Going gold: Engineers to investigate using gold as catalyst in hydrogenation


By Mariah Chuprinski

UNIVERSITY PARK, Pa. — Everyday items, like prescription drugs, gasoline and plastics, all undergo several rounds of catalytic processes during manufacturing. Industrial catalysis involves using a catalyst, a molecule or small piece of metal anchored to a solid matrix, to accelerate a chemical reaction while remaining unchanged. Scientists are continually looking for good catalysts that react with certain molecules but not others in order to reduce the energy needed to run the catalytic process.

In a three-year, $450,000 U.S. Department of Energy grant, Penn State researchers will study the use of gold as a catalyst to produce specific results through hydrogenation reactions. Hydrogenation is the process of adding hydrogen gas to a compound, a necessary step in manufacturing. A highly selective catalyst like gold could propel solutions to current engineering programs, according to Bert Chandler, Penn State professor of chemical engineering and chemistry and principal investigator on the grant.

“Hydrogenation reactions are pivotal components to a lot of green energy problems,” he said, noting potential applications in energy transport, storage, low-carbon energy processing, energy efficiency in chemical production and photocatalytic energy capture. “In this case, we don’t know how to make highly active and selective catalysts for some reactions. By working to understand how molecules react on gold catalysts, we believe we will be able to pose new solutions toward lessening the burden on the environment.”
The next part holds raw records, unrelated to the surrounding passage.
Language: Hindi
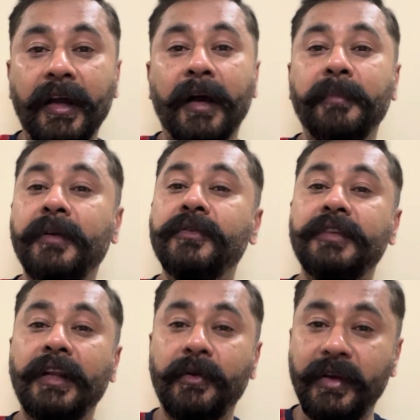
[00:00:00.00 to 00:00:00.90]
हमने
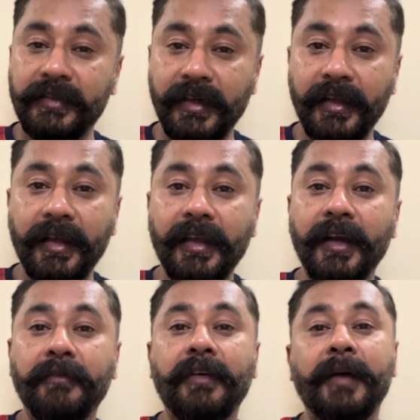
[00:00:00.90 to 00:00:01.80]
उनसे रिक्वेस्ट करी कि
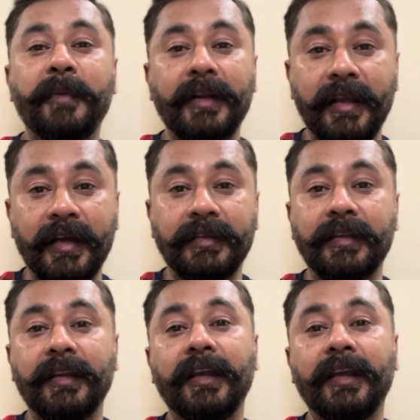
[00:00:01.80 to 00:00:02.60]
हम वहाँ पे नहीं आ सकते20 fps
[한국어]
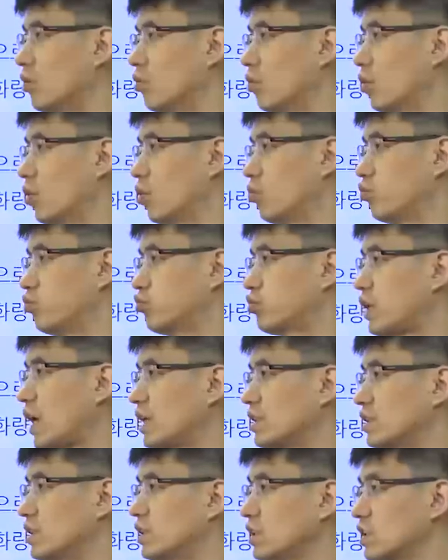뭐
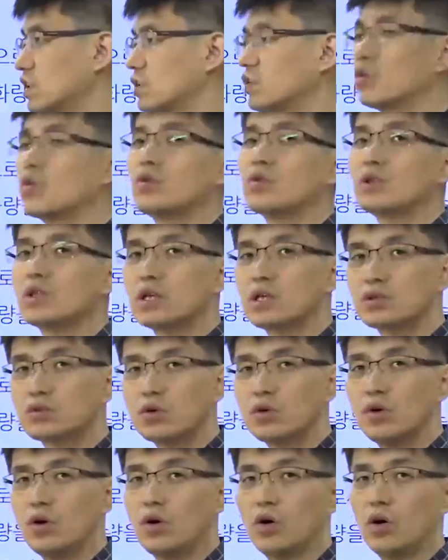부산시 그런
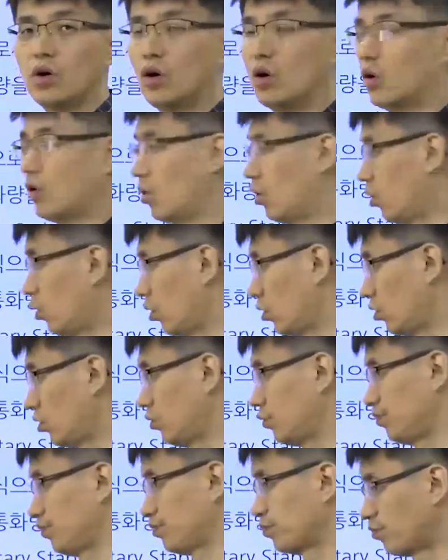데서 어,
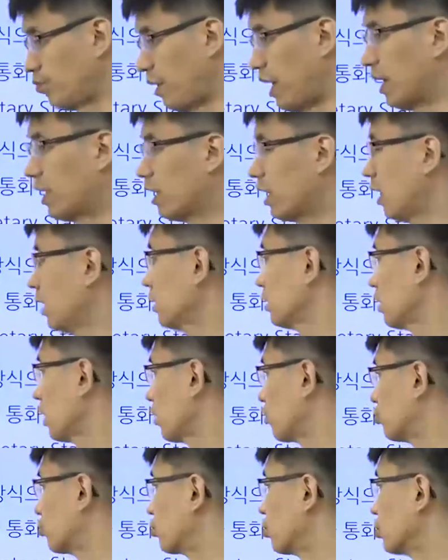발행하는 게
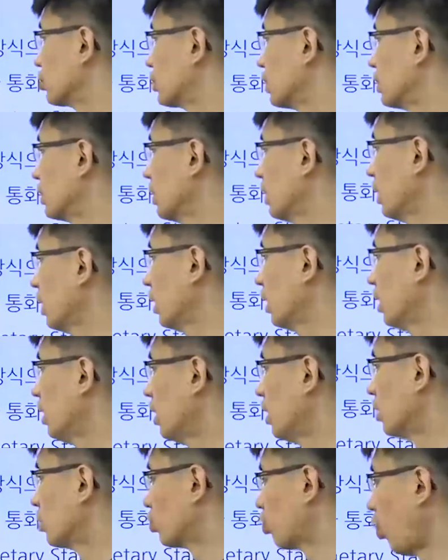국공채인데
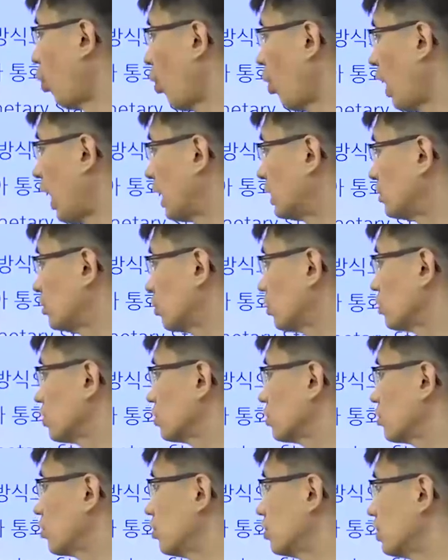
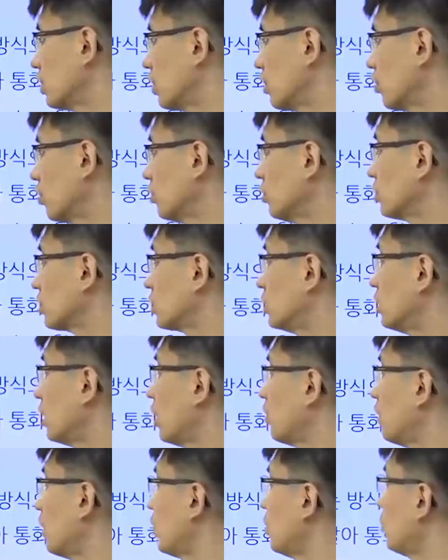통화안정증권이란 거는
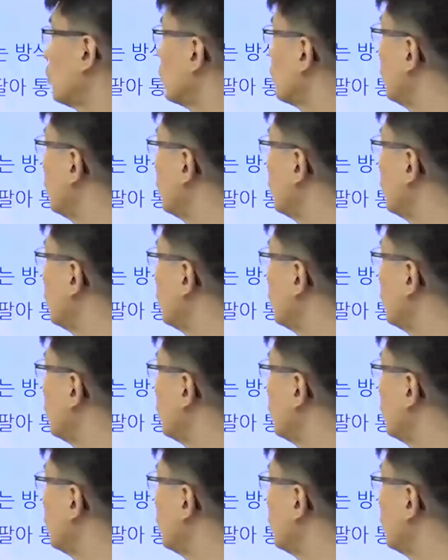그야말로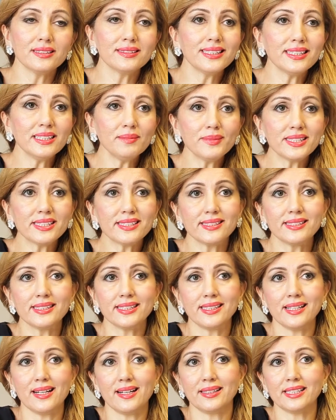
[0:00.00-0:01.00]
rahim dışında
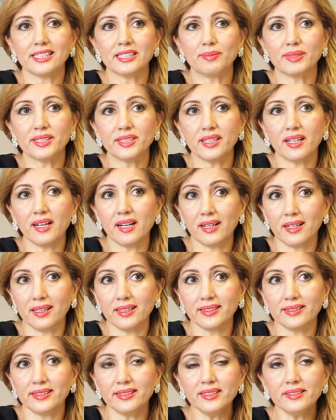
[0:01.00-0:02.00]
yerleşmesi
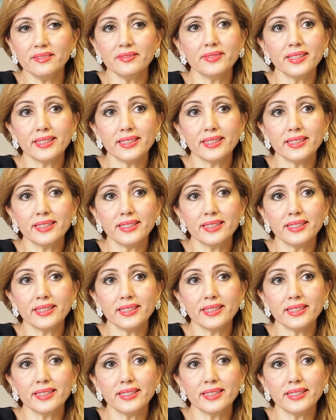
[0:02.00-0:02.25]
halidirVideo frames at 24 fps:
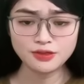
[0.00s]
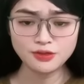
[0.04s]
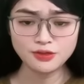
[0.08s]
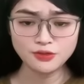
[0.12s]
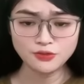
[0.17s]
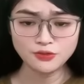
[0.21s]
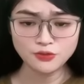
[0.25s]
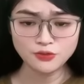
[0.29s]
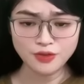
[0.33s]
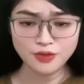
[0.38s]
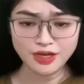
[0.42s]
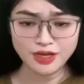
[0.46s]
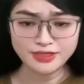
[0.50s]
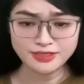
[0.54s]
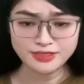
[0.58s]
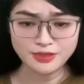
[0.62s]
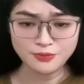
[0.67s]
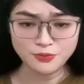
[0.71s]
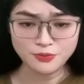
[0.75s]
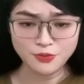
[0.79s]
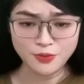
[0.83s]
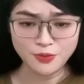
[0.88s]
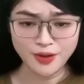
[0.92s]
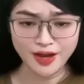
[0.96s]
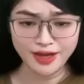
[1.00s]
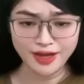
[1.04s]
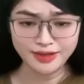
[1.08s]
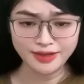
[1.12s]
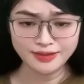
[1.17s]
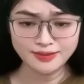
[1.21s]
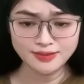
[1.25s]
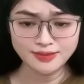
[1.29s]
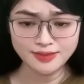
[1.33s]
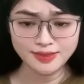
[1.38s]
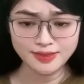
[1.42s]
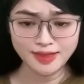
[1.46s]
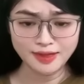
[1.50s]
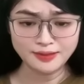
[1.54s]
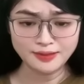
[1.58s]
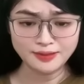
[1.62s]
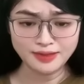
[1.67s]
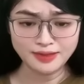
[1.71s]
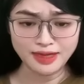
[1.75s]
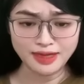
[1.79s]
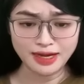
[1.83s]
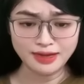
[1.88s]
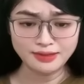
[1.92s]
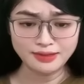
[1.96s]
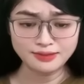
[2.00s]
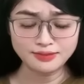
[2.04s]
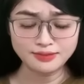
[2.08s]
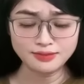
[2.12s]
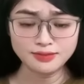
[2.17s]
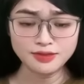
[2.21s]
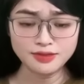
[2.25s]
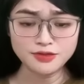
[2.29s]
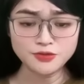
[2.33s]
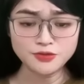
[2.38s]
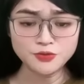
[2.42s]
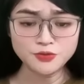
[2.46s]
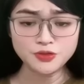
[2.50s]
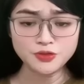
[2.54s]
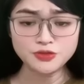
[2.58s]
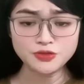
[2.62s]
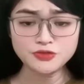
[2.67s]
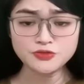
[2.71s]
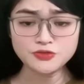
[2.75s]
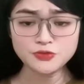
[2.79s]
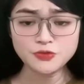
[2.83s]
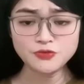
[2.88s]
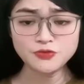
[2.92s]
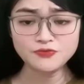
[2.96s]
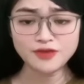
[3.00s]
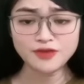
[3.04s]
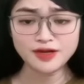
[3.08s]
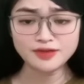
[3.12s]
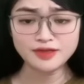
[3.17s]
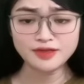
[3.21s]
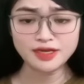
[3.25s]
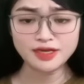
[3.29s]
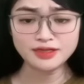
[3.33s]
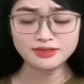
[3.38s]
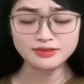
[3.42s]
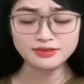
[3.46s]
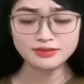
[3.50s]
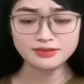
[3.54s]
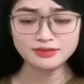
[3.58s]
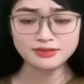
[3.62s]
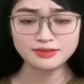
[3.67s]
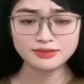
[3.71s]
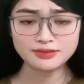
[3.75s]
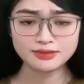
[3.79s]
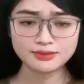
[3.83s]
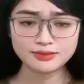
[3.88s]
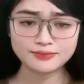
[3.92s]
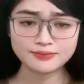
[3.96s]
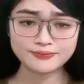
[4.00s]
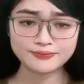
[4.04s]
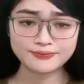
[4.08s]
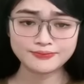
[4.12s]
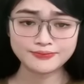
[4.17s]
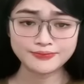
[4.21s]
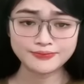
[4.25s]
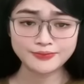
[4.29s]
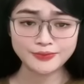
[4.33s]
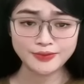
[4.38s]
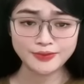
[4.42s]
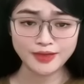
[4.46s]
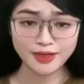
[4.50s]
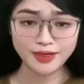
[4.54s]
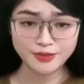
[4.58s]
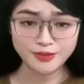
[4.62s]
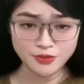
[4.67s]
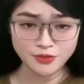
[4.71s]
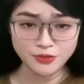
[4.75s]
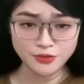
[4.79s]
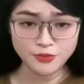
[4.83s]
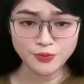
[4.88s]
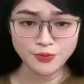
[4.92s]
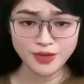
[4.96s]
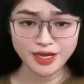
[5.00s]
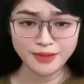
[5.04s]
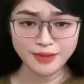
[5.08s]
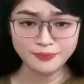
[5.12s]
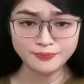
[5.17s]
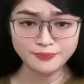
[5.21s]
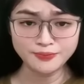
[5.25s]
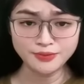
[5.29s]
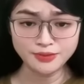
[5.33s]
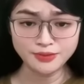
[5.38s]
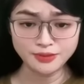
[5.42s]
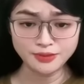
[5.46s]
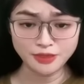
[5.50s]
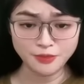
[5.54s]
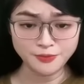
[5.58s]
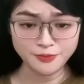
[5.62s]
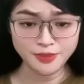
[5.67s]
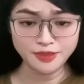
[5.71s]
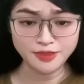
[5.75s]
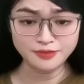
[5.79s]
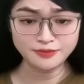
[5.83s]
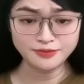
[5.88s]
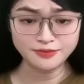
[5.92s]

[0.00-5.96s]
Tôi nghe giọng của anh khàn khàn đầy quyến rũ vang lên. Anh yêu em, Ngọc Hân.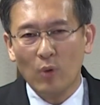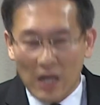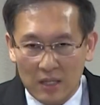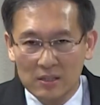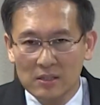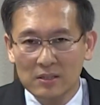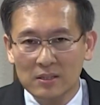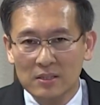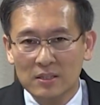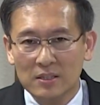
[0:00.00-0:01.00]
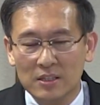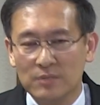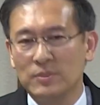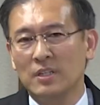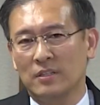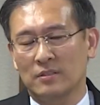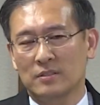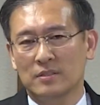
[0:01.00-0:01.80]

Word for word: 화를 의미해요.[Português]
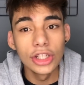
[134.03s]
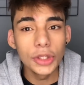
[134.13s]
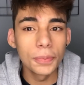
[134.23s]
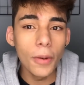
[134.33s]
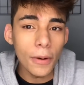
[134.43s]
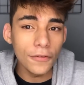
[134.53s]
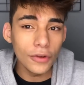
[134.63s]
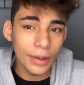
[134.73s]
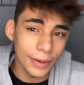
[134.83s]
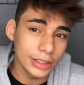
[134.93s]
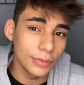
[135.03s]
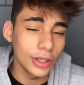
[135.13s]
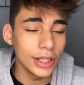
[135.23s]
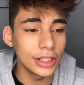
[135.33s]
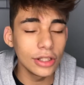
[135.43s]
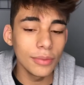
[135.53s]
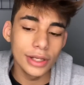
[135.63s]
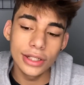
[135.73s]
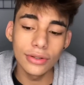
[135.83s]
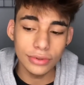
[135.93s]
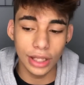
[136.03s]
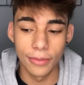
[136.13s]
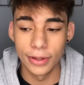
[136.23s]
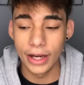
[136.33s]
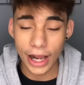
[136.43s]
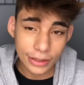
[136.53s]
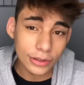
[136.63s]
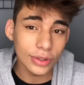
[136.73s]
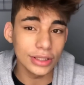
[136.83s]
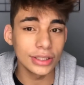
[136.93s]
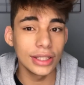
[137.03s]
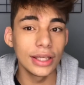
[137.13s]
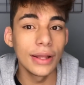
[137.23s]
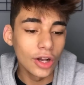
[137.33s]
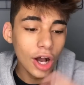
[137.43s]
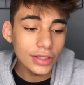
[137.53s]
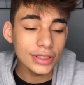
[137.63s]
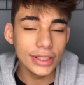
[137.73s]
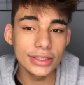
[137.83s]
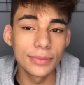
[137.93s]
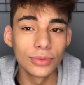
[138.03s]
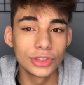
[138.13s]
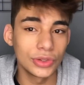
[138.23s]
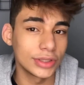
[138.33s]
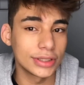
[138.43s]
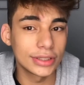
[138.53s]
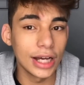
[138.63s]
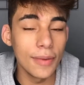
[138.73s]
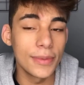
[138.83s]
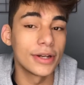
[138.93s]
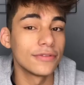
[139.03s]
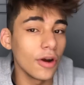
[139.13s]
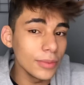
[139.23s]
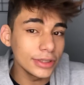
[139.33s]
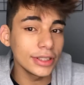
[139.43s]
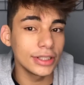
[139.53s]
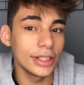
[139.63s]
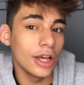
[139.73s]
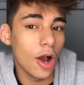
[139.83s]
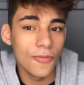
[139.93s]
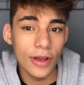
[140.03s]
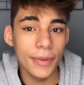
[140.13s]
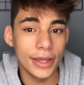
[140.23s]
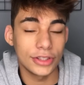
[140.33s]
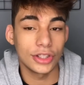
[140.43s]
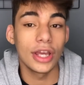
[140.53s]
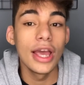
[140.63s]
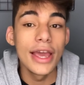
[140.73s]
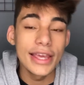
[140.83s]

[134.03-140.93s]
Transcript: Tipo, meu perfil é mais blogueirinho, menininho Tumblr. As pessoas que gostam desse mundinho assim, Tumblr, vão me seguir, obviamente.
Using gold as a catalyst is a relatively recent achievement in the scientific community, according to Chandler. Thirty years ago, Japanese scientist Masatake Haruta discovered that gold nanoparticles worked as a catalyst in carbon dioxide oxidation reactions. This finding contradicted thousands of years of chemistry research, which indicated that gold, in bulk, was chemically inert — it reacted with very few things.

“Gold is valuable because it is highly selective, reacting with one molecule but not another,” Chandler said. “This is a very desirable characteristic in lots of separation and purification processes in chemical engineering.”

Over the next few years, Chandler and his lab will use material synthesis and characterization to develop new catalytic reactions using gold, titanium dioxide and other metal additives as hydrogenation catalysts. Their long-term goal is to precisely understand the surface chemistry of gold to develop effective industrial separation and purification reactions.

“The problem with using gold in hydrogenation is that the gold catalysts are very slow, because hydrogen interacts very differently with gold catalysts than it does with more active metals like nickel or platinum,” Chandler said. “We believe that if we understand what makes it slow, and can tune the systems properly, we can improve its overall reactivity.”’

If the researchers are successful, the unique interactions between hydrogen and gold catalysts may facilitate such chemical reactions as those that breakdown waste plastics, Chandler said.

To this effect, Chandler also recently received a $375,000 grant from the National Science Foundation to investigate using gold catalysts to produce the chemical compound deuterium oxide, which may help facilitate smaller-scale and safer nuclear power plants. While the projects are separate, both aim to advance gold as a catalyst for a more sustainable future, Chandler said.

Catalysis has recently received increased attention due to its potential eco applications, according to Chandler. The 2021 Nobel Prize in Chemistry was awarded to catalysis researchers, for their work developing environmentally friendly catalysts with organic molecules. Chandler, who started his tenure at Penn State in January, is currently launching a catalysis research center at the University.

“One of the great things about catalysis, is in some ways it's the quintessential interdisciplinary science,” Chandler said. “It takes pieces from chemistry, physics, engineering and materials science, and uses all of them to do important, practical things like clean up car exhaust, convert light into energy or enable more energy-efficient reactions.”

Akbar Mahdavi-Shakib, a postdoctoral researcher, significantly contributed to securing the grant under difficult pandemic-related circumstances, according to Chandler. The duo previously worked together at Trinity University in San Antonio, Texas. Mahdavi-Shakib transferred to Penn State on Nov. 1. Tae Yong Yun, a second-year doctoral student in chemical engineering at Penn State, also will contribute to the project.